● **Work required**
Each entry must be given again exactly as it appears, with images excluded.

Saved entries:
• • • •

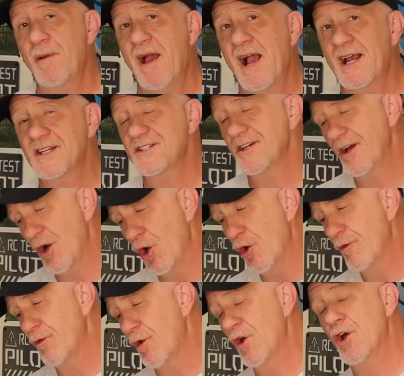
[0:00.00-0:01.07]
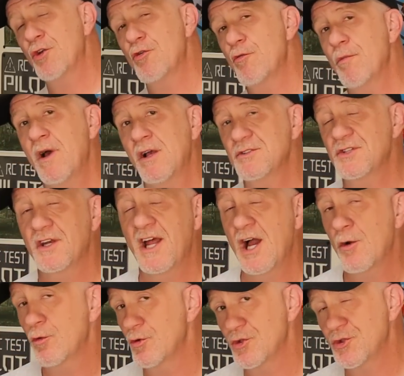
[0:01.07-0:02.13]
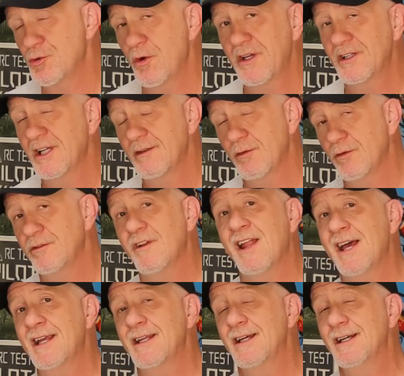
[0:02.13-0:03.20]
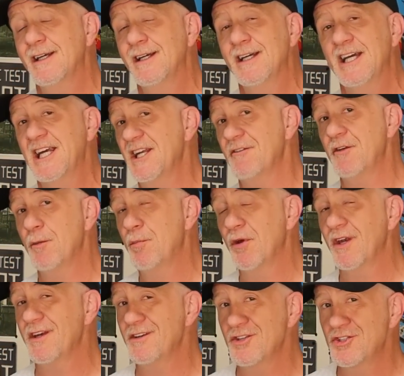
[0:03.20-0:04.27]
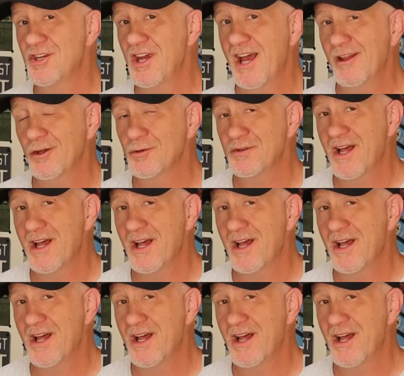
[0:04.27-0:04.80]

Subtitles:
packs, over 100 miles an hour in straight and level flight. And if you put it in a shallow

• • • •

● **Solution for this task**
[0:00.00-0:01.07]
[0:01.07-0:02.13]
[0:02.13-0:03.20]
[0:03.20-0:04.27]
[0:04.27-0:04.80]

Subtitles:
packs, over 100 miles an hour in straight and level flight. And if you put it in a shallow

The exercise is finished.